(Data records Opens)

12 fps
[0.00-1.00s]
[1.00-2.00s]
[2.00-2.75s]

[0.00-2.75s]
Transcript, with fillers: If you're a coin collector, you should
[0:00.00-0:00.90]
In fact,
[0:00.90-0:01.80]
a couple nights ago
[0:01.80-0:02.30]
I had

(Data records Closes)
(Data records Opens)

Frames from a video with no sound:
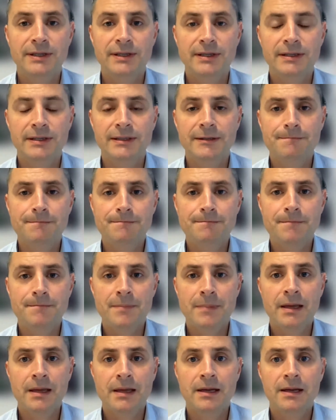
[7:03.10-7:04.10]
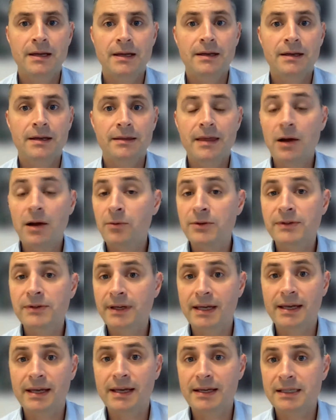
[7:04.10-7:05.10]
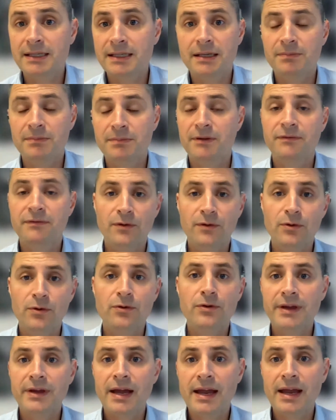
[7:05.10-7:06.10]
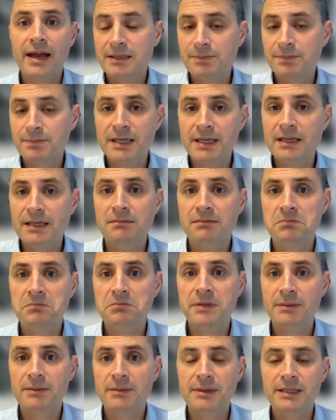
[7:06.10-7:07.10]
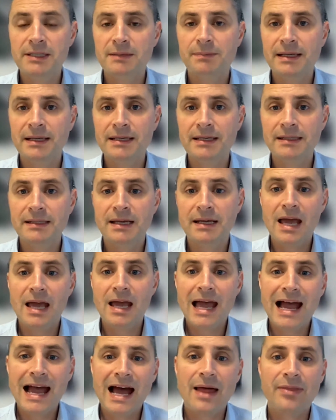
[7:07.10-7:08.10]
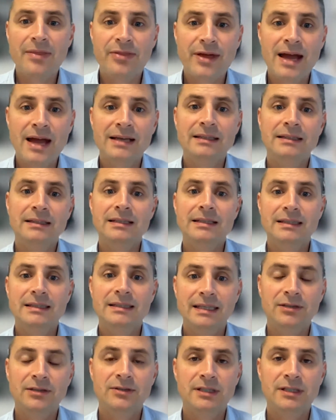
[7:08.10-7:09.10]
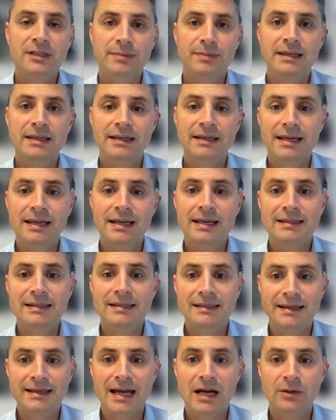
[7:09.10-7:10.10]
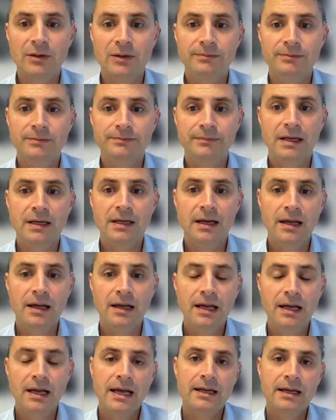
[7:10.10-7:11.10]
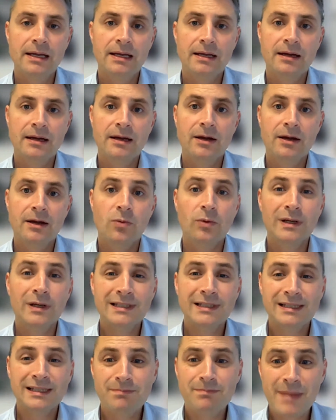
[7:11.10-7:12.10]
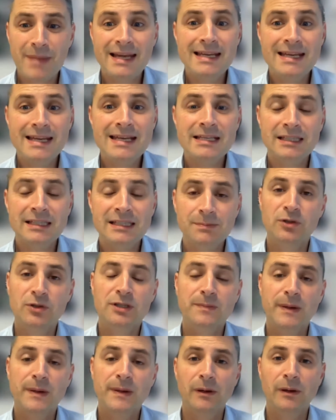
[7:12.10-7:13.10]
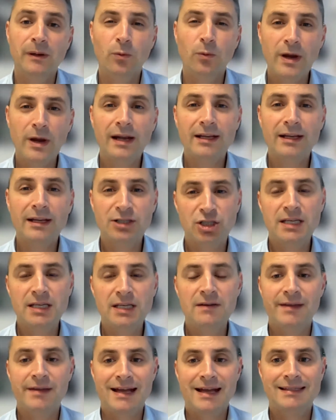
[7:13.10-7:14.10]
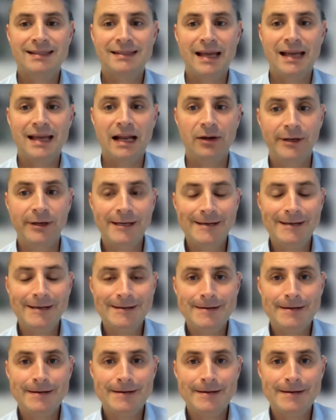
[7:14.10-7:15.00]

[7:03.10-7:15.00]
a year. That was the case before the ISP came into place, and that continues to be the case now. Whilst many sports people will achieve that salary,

(Data records Closes)

## Work to be completed
Among the records above, find each line holding the string "with" and pull it out.

## Reply to the exercise
Transcript, with fillers: If you're a coin collector, you should
Frames from a video with no sound:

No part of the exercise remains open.